La lutte sans précédent contre les fake news s’organise. Mais se heurte au secret de WhatsApp. En termes de vitesse de propagation, le coronavirus a trouvé plus fort que lui : les « fake news ». Faux communiqués d’agences de santé, conseils farfelus, pseudo-articles scientifiques, théories complotistes. Les fausses informations pullulent.
La preuve avec la fake news sur le ministre de la Santé Max Limoukou : « A partir de 23h30 les hélicoptères se rendront dans tout l’étendue du territoire pour arroser l’acide retrouvée pour lutte contre le COVID-19 dont tous les citoyens sont priés de fermer hermétiquement leurs maisons et de ne pas sortir après cette heure-là.
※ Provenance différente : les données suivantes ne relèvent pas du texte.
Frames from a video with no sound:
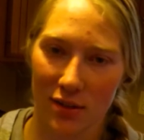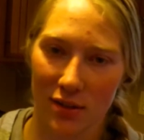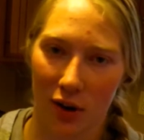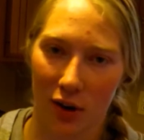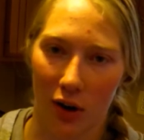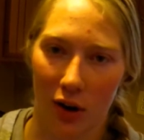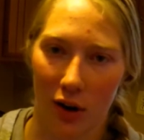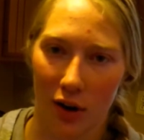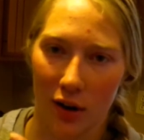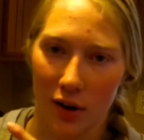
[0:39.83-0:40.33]

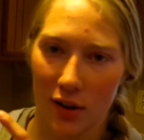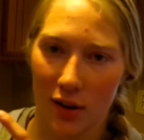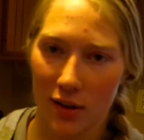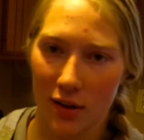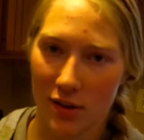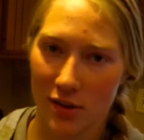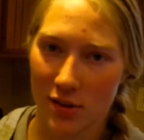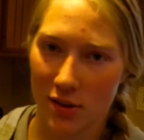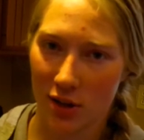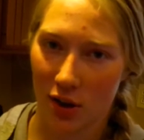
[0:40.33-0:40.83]
on the
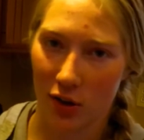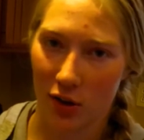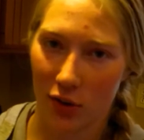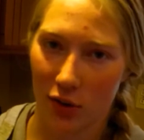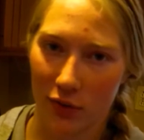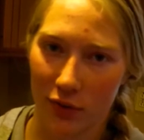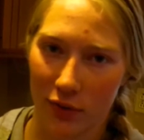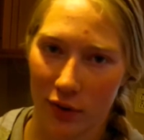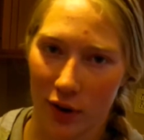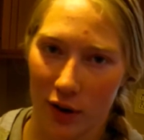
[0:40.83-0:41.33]

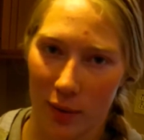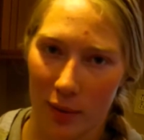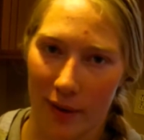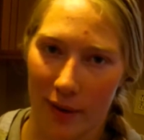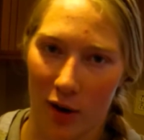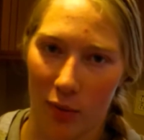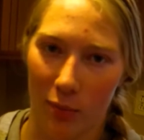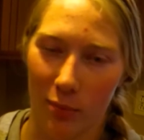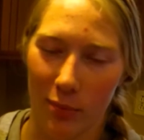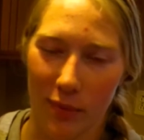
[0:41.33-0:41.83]
stove on
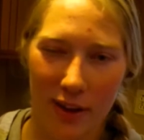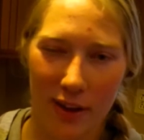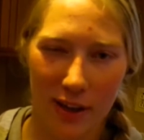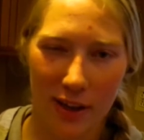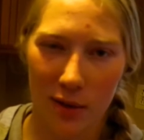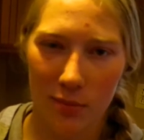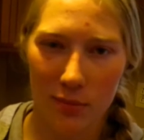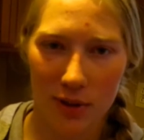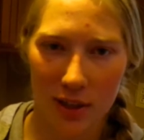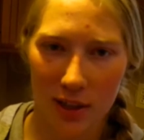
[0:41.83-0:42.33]
about
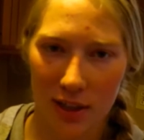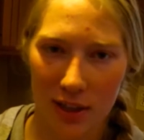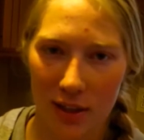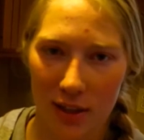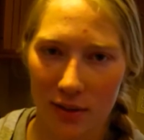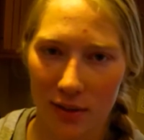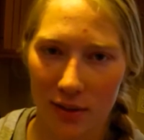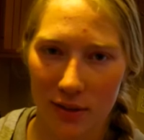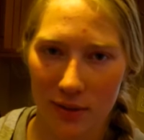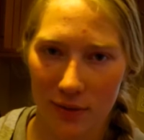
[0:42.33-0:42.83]
medium heat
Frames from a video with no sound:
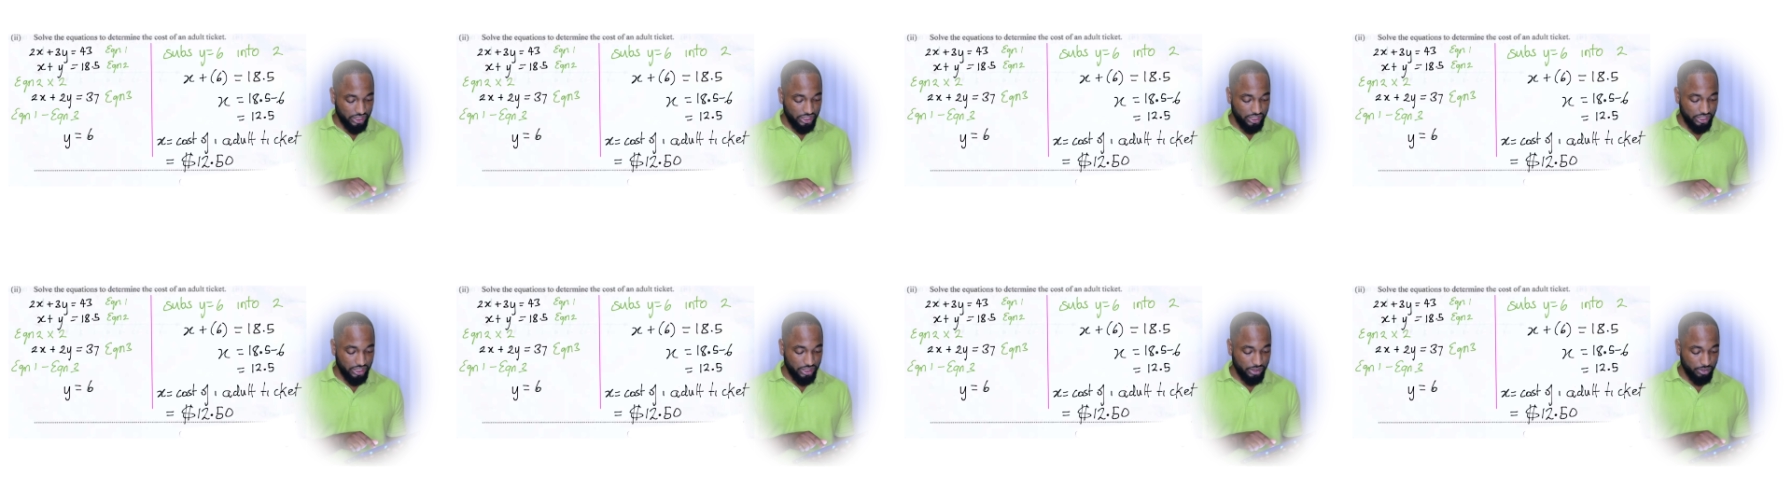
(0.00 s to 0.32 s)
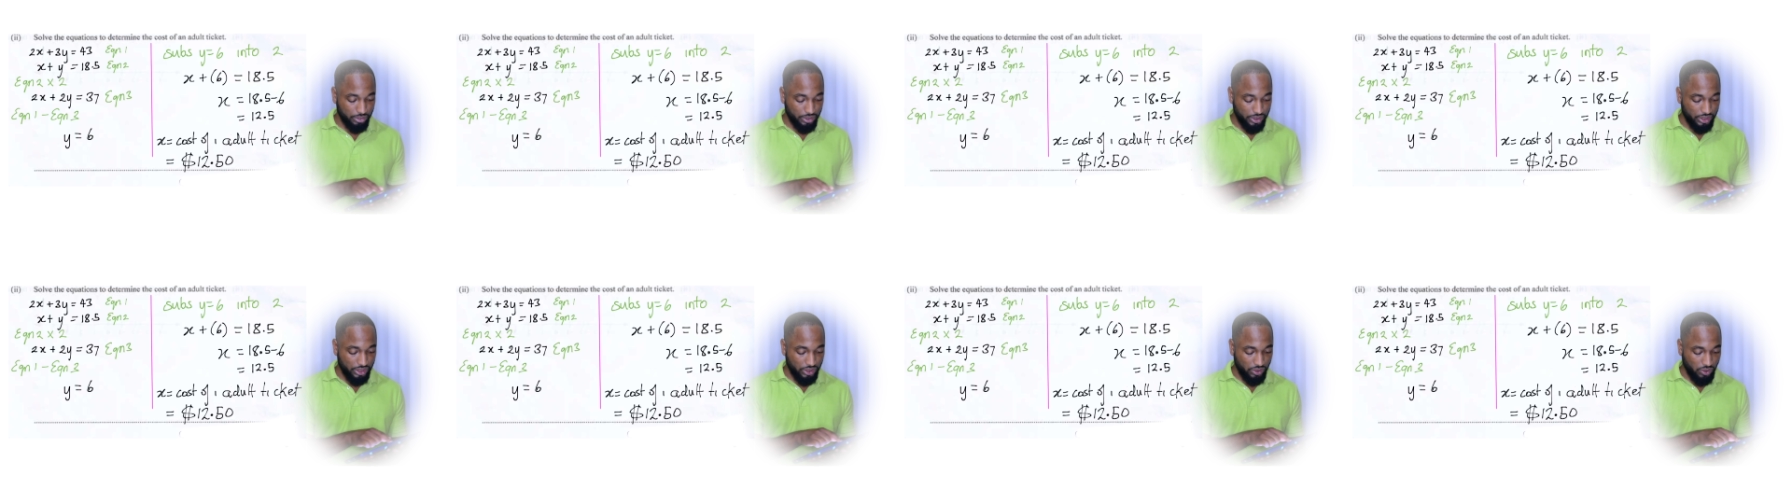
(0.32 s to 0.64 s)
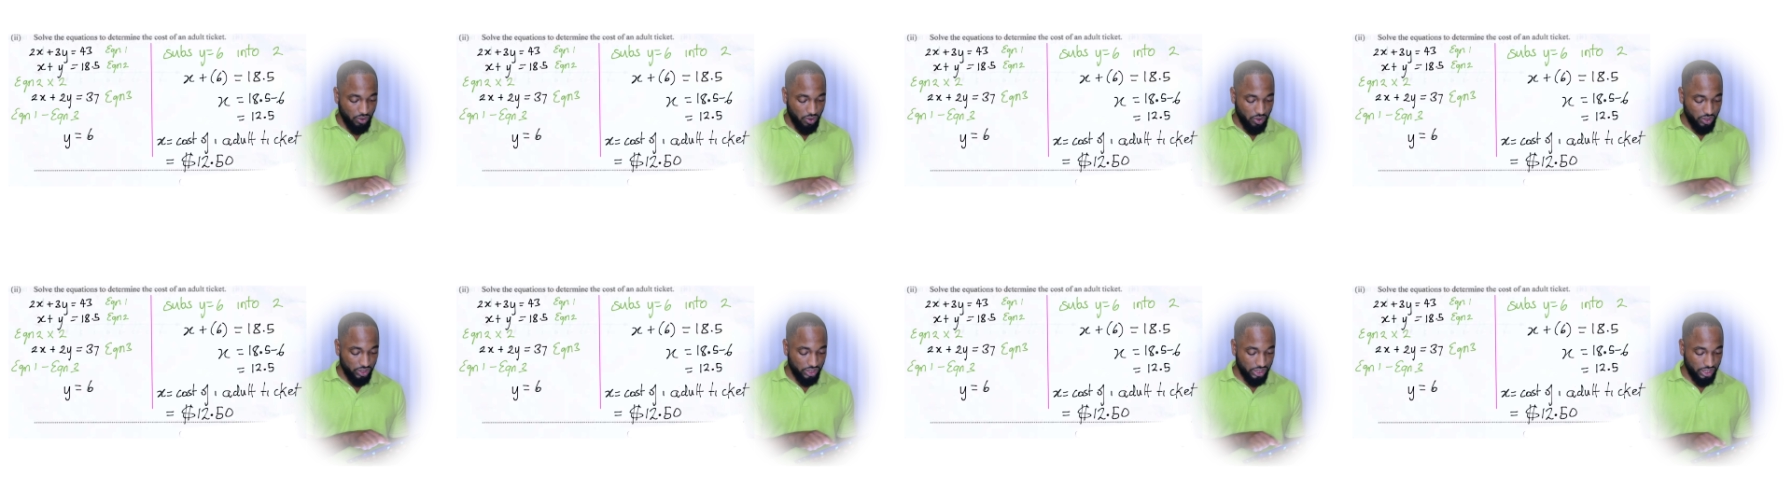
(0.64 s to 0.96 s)
determine the
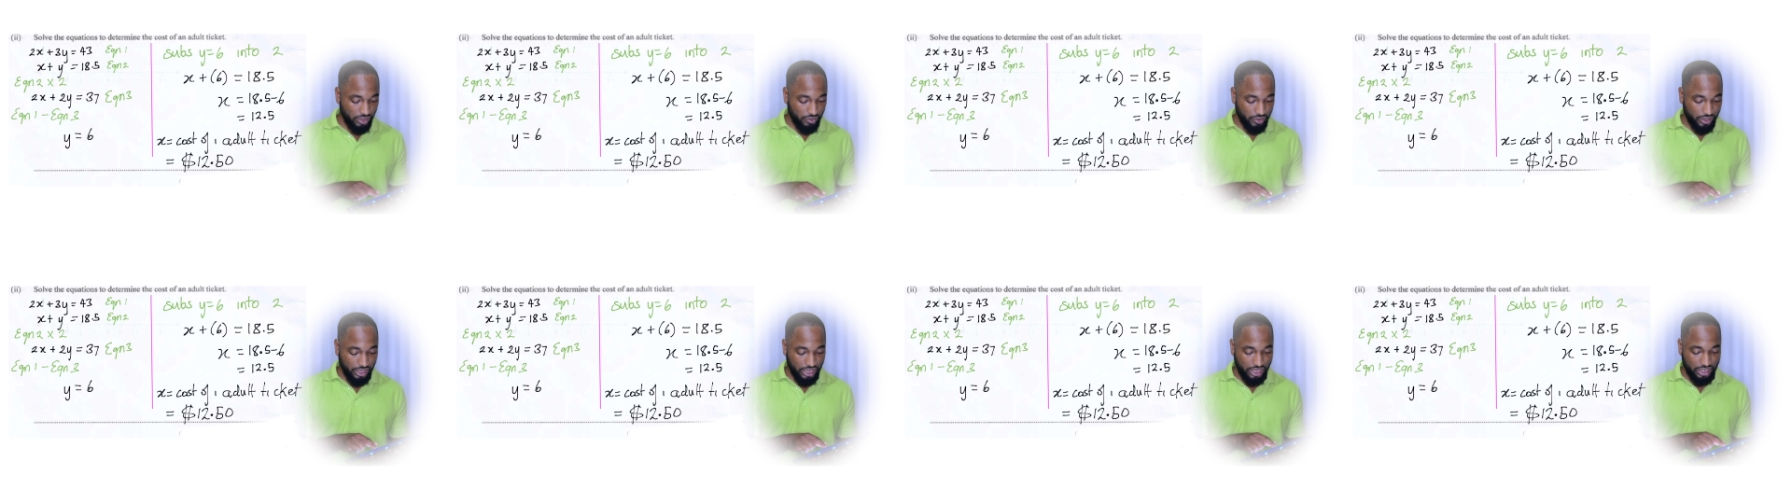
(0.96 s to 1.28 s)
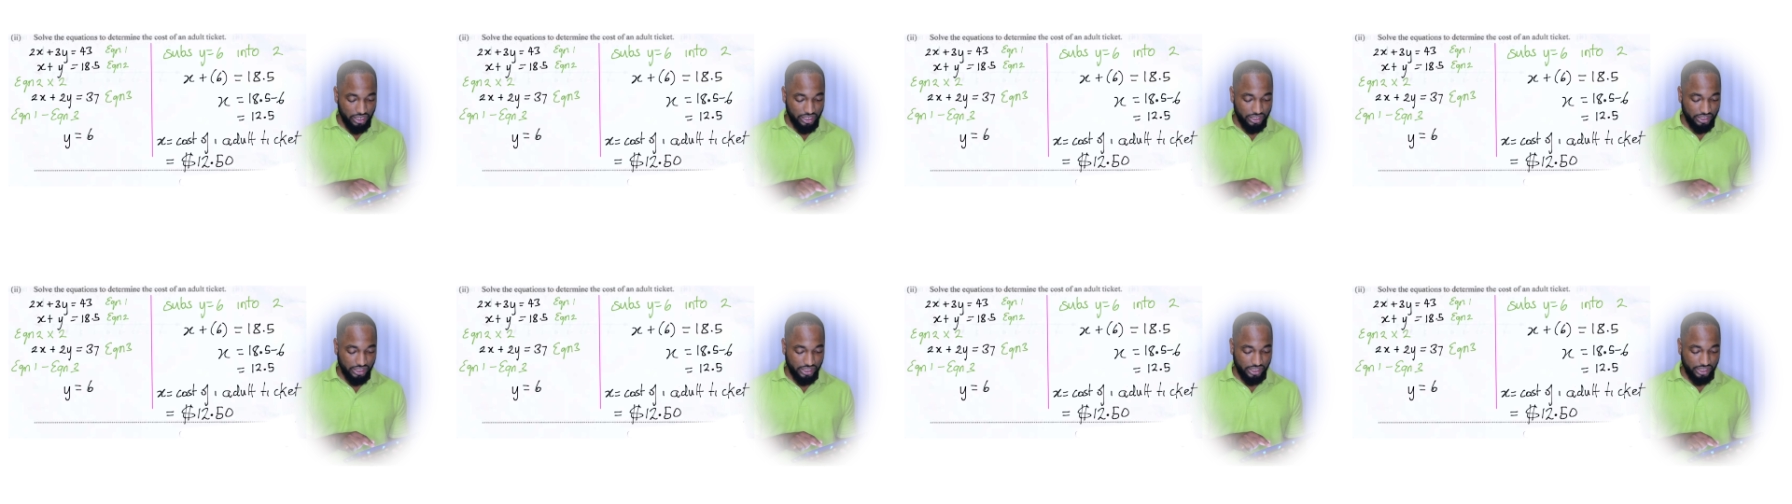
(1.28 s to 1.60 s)
cost of an adult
S’il vous plait partagez ce message et sauver la vie des autres comme je viens de le faire avec vous merci. »
En réalité, il n’y a guère d’alternative dans un État de droit : ou bien on laisse les lois du marché agir, ce qui amène les plates-formes telles Facebook, Instagram et Twitter faire le ménage dans leurs rangs ; ou bien on fait pression pour que le gouvernement instaure des lois pour contrer cette désinformation.
Actuellement, c’est le néolibéralisme qui mène la danse. Pourtant, le ministre de la Santé Max Limoukou a pris des mesures pour démentir la présente fake news et pour circonscrire ce fléau.
Ces moyens seront-ils suffisants ? Comment décider de ce qui est acceptable ? Bien sûr, les lois ne règleront pas tout ; elles ne peuvent rien contre les auteurs anonymes ou étrangers que les services policiers ne peuvent retracer.